Andrew Leung trained at East 15 Acting School. On television, he has most recently been seen as Kevin Duff in Stephen Frears’ mini-series Quiz opposite Matthew Macfadyen and in Pop’s Flack with Sophie Okonedo and Anna Paquin. Other TV credits include BBC’s Doctor Who, PhoneShop and Queens of Mystery.

On stage, Leung has appeared in Chimerica at Almeida Theatre and Harold Pinter Theatre, winner of Best Play Award at London Evening Standard Theatre Awards in 2013. Since then he has appeared in Romeo and Juliet at the Crucible Theatre in Sheffield and Snow in Midsummer for the Royal Shakespeare Company.

Leung’s film credits include Lilting, playing the lover of Ben Whishaw and Stephen Speilberg's Ready Player One. He is soon to be seen playing the assistant to Emma Thompson in Walt Disney’s Cruella, due for release in 2021.

Wong Wing-sze
Cantonese Voice-over Director

An active stage performer and playwright in Hong Kong, Wong Wing-sze graduated from The Hong Kong Academy for Performing Arts where she majored in acting for her bachelor’s degree, and playwriting for her master’s degree.

Her work includes The Truth about Lying, My Grandmother's Funeral, Awakening, What is Success, I Hate Therefore I Married, Why We Chat, and Bad Time Story. Winner of the Hong Kong Drama Award for Best Script, the Hong Kong Golden Bauhinia Award for Best Screenplay, the Hong Kong Drama Award for Best Actress (Comedy/Farce); and nominee for the Golden Horse Award for Best Original Screenplay. Recent musical Love, Death and Everything In-between won her the Hong Kong Drama Award for Best Lyrics.

Ko Hon-man^
Cantonese Voice-over (Kublai Khan)

Since joining the Hong Kong Repertory Theatre in 1986, Ko Hon-man has created more than a hundred roles spanning young and old, encompassing figures East and West, historical and modern. Apart from appearing on stage, Ko has participated as a voice artist in numerous motion pictures. He is the designated voice artist for several animated characters such as Mr Peabody (Mr Peabody & Sherman), Prince Charming (Shrek the Third) and the Beast (Beauty and the Beast). His voice is also featured in Thomas & Friends and The Polar Express. He also recorded the character of the Bear in Disney Channel’s Bear in the Big Blue House as well as over a hundred children’s songs.

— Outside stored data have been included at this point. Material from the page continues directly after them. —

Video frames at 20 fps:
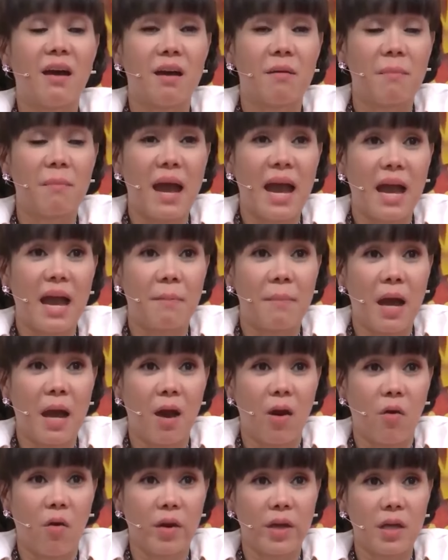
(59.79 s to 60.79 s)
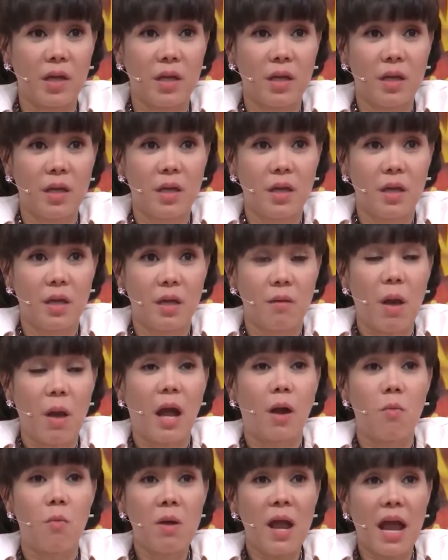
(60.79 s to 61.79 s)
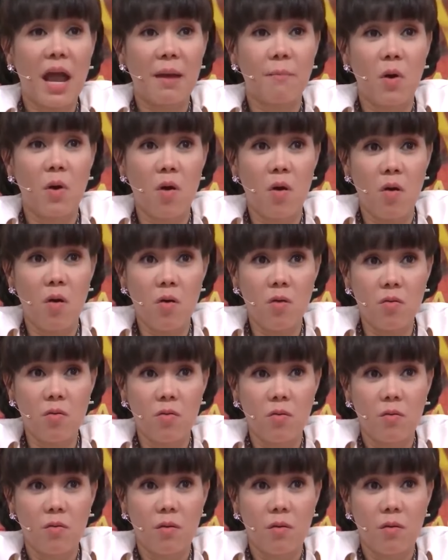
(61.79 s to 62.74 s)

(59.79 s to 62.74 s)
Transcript: thành bà bà hội bà cũng ham hố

^Participates in Stones of Venice with kind permission of Hong Kong Repertory Theatre

Chiu Tsang-hei
Cantonese Voice-over (Marco Polo)

A sought-after composer, arranger, producer and concert director for many Hong Kong and Asian big names, Chiu Tsang-hei has composed and produced numerous award-winning singles over the past three decades.

Apart from pop music, Chiu has produced Cantonese theme songs for many Disney animations, including Frozen I & II, Coco and Toy Story 3 & 4, just to name a few. Chiu has also participated in WALL-E as a dubbing artist, and in the Leisure and Cultural Services Department’s “WeWeWebWeb Carnival” as a storyteller.